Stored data
____________________

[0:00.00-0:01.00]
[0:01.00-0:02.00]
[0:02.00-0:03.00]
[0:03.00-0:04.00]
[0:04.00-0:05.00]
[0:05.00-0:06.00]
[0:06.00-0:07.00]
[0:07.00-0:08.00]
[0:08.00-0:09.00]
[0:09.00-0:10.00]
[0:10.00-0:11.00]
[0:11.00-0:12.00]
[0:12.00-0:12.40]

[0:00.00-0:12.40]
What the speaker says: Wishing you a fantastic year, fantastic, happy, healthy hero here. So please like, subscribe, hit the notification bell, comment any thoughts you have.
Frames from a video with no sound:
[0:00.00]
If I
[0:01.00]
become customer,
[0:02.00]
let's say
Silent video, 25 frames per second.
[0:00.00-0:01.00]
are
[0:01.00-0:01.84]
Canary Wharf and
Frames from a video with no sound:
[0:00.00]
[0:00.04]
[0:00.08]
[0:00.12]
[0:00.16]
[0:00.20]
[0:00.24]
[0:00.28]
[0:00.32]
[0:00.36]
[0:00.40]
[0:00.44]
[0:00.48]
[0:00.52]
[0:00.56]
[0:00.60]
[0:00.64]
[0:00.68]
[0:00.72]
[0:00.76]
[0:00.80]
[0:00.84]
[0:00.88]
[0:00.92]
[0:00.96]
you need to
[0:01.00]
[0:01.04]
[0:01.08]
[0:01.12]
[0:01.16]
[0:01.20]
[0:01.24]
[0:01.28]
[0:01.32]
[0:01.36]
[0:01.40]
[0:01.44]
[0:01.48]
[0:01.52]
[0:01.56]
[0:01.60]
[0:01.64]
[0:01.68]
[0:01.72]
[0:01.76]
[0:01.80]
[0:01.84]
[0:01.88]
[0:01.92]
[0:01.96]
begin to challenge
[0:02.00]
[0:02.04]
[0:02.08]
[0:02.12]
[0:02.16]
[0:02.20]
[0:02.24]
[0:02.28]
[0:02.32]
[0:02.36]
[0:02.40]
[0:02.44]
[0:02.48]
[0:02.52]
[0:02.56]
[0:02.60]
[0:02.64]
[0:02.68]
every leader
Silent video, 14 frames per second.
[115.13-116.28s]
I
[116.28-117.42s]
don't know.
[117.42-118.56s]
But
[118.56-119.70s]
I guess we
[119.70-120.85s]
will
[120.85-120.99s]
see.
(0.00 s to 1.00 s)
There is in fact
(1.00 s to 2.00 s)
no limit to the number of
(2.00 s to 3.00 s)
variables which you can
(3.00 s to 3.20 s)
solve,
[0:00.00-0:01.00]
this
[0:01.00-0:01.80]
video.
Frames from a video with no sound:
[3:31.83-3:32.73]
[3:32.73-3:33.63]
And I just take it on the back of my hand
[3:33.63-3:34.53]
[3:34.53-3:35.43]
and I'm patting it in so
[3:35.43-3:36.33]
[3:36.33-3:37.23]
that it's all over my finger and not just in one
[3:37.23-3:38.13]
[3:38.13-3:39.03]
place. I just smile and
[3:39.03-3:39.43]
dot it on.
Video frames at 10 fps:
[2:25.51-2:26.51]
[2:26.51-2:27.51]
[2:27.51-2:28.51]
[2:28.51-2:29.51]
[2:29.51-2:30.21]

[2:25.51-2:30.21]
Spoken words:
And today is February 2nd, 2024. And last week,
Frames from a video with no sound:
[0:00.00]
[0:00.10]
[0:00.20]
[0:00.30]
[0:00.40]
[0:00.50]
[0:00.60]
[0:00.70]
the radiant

____________________

> [YOUR OBJECTIVE]
Reproduce the entries above in full, exactly as they read.

> [FINISHED TASK]
[0:00.00-0:01.00]
[0:01.00-0:02.00]
[0:02.00-0:03.00]
[0:03.00-0:04.00]
[0:04.00-0:05.00]
[0:05.00-0:06.00]
[0:06.00-0:07.00]
[0:07.00-0:08.00]
[0:08.00-0:09.00]
[0:09.00-0:10.00]
[0:10.00-0:11.00]
[0:11.00-0:12.00]
[0:12.00-0:12.40]

[0:00.00-0:12.40]
What the speaker says: Wishing you a fantastic year, fantastic, happy, healthy hero here. So please like, subscribe, hit the notification bell, comment any thoughts you have.
Frames from a video with no sound:
[0:00.00]
If I
[0:01.00]
become customer,
[0:02.00]
let's say
Silent video, 25 frames per second.
[0:00.00-0:01.00]
are
[0:01.00-0:01.84]
Canary Wharf and
Frames from a video with no sound:
[0:00.00]
[0:00.04]
[0:00.08]
[0:00.12]
[0:00.16]
[0:00.20]
[0:00.24]
[0:00.28]
[0:00.32]
[0:00.36]
[0:00.40]
[0:00.44]
[0:00.48]
[0:00.52]
[0:00.56]
[0:00.60]
[0:00.64]
[0:00.68]
[0:00.72]
[0:00.76]
[0:00.80]
[0:00.84]
[0:00.88]
[0:00.92]
[0:00.96]
you need to
[0:01.00]
[0:01.04]
[0:01.08]
[0:01.12]
[0:01.16]
[0:01.20]
[0:01.24]
[0:01.28]
[0:01.32]
[0:01.36]
[0:01.40]
[0:01.44]
[0:01.48]
[0:01.52]
[0:01.56]
[0:01.60]
[0:01.64]
[0:01.68]
[0:01.72]
[0:01.76]
[0:01.80]
[0:01.84]
[0:01.88]
[0:01.92]
[0:01.96]
begin to challenge
[0:02.00]
[0:02.04]
[0:02.08]
[0:02.12]
[0:02.16]
[0:02.20]
[0:02.24]
[0:02.28]
[0:02.32]
[0:02.36]
[0:02.40]
[0:02.44]
[0:02.48]
[0:02.52]
[0:02.56]
[0:02.60]
[0:02.64]
[0:02.68]
every leader
Silent video, 14 frames per second.
[115.13-116.28s]
I
[116.28-117.42s]
don't know.
[117.42-118.56s]
But
[118.56-119.70s]
I guess we
[119.70-120.85s]
will
[120.85-120.99s]
see.
(0.00 s to 1.00 s)
There is in fact
(1.00 s to 2.00 s)
no limit to the number of
(2.00 s to 3.00 s)
variables which you can
(3.00 s to 3.20 s)
solve,
[0:00.00-0:01.00]
this
[0:01.00-0:01.80]
video.
Frames from a video with no sound:
[3:31.83-3:32.73]
[3:32.73-3:33.63]
And I just take it on the back of my hand
[3:33.63-3:34.53]
[3:34.53-3:35.43]
and I'm patting it in so
[3:35.43-3:36.33]
[3:36.33-3:37.23]
that it's all over my finger and not just in one
[3:37.23-3:38.13]
[3:38.13-3:39.03]
place. I just smile and
[3:39.03-3:39.43]
dot it on.
Video frames at 10 fps:
[2:25.51-2:26.51]
[2:26.51-2:27.51]
[2:27.51-2:28.51]
[2:28.51-2:29.51]
[2:29.51-2:30.21]

[2:25.51-2:30.21]
Spoken words:
And today is February 2nd, 2024. And last week,
Frames from a video with no sound:
[0:00.00]
[0:00.10]
[0:00.20]
[0:00.30]
[0:00.40]
[0:00.50]
[0:00.60]
[0:00.70]
the radiant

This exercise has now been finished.